The bullet slammed into his shoulder, the impact spinning him to the ground in an ungraceful twirl to land with bruising force on his hands and knees. He quickly rolled up again, and raced even faster for the tree line, ingrained training taking over and compelling him towards cover. Ronon had already disappeared within the shadowy sanctuary.

Who the hell has got it in for ME? thought John with disgust, realizing that Ronon had been the closer and more threatening target. But even as he shuddered with the insight, he felt a kind of bizarre glee creep into his mind. He missed this time. Goddam shoulder hurts like hell, but the bastard missed his kill shot…

His left shoulder did hurt like hell, and he gritted his teeth against the line of fire that tracked from the widening puddle of dampness spreading through his shirt under his heavy vest to the slight grinding sensation in his shoulder blade. Pushing aside the pain for the moment, though, reveling in the knowledge that the wound was only a nuisance, he made the trees at last and threw himself into a thick patch of undergrowth just off the path. He landed in a quiet crouch, his weapon scanning the area in front of him along with his careful gaze. All seemed quiet for the moment.

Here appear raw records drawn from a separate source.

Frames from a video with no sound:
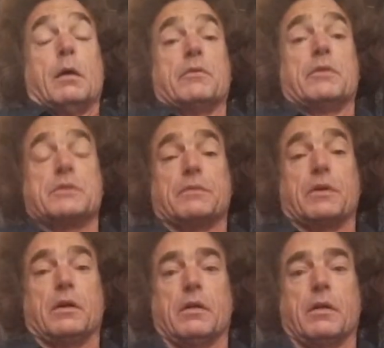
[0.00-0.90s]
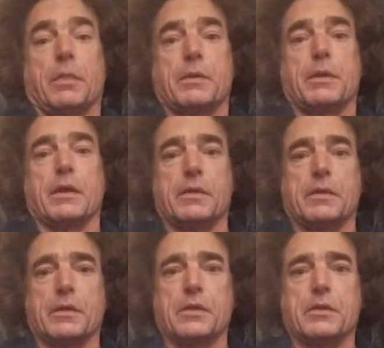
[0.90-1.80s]
First of all,
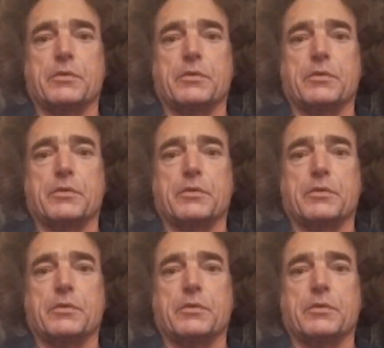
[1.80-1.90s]
there are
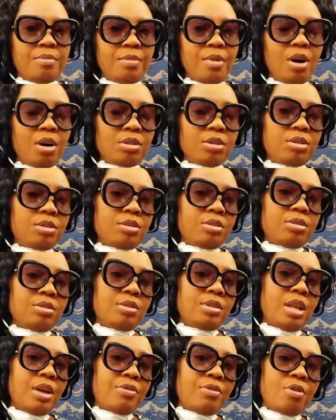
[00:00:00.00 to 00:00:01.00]
But
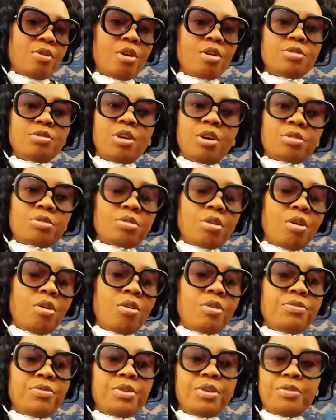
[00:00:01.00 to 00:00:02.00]
and for call
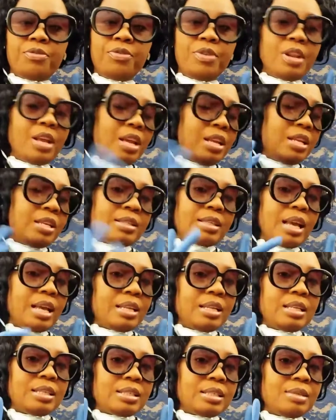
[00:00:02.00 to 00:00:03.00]
doctor, if you feel any
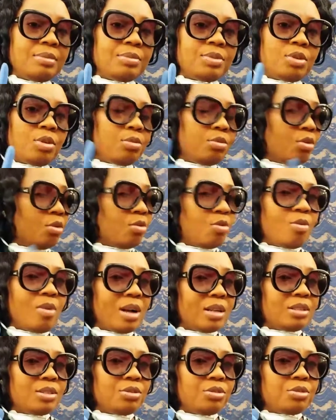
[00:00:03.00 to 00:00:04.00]
sign and symptoms, no
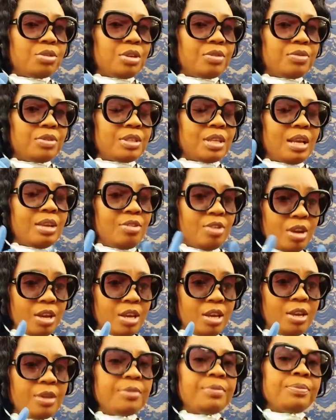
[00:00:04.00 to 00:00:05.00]
quarantine yourself is a
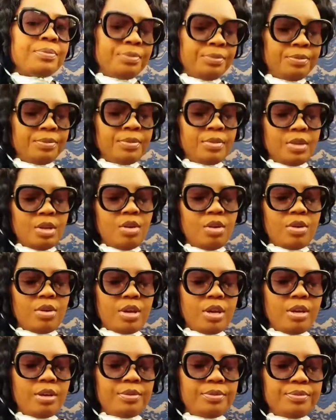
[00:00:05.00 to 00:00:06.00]
year.
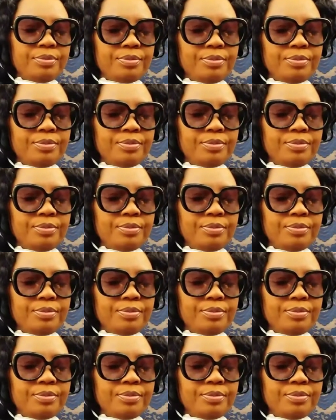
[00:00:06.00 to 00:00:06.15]
Okay.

"Ronon?" Sheppard decided to risk a quiet shout, then braced himself to move quickly if the call had given him away.

"Yeah, over here, Sheppard. We're clear."

With an exhausted sigh, John staggered to his feet and was then able to spot the restless form of his companion. Ronon seemed to be pacing over something just beneath a large fir-like tree that rose towering tall overlooking the meadow.

"You get the sniper?" John asked as he jogged, slowly, over.

"Yeah. I guess I got…a couple of them?" Ronon's voice was oddly harsh and his face was darkly unreadable as he looked up at John's approach. His eyes widened in angry surprise, "And he still got you!"

"Nah," John shrugged off the implied concern, then grimaced as he realized that shrugging was a really stupid thing to do right now. "He missed." John stared into Ronon's face until the agitated warrior's gaze met his. "Thanks." Ronon understood. "What was that about a couple of them? There were two in the tree?" John added, having to step around a large clump of some thorny bush just between them.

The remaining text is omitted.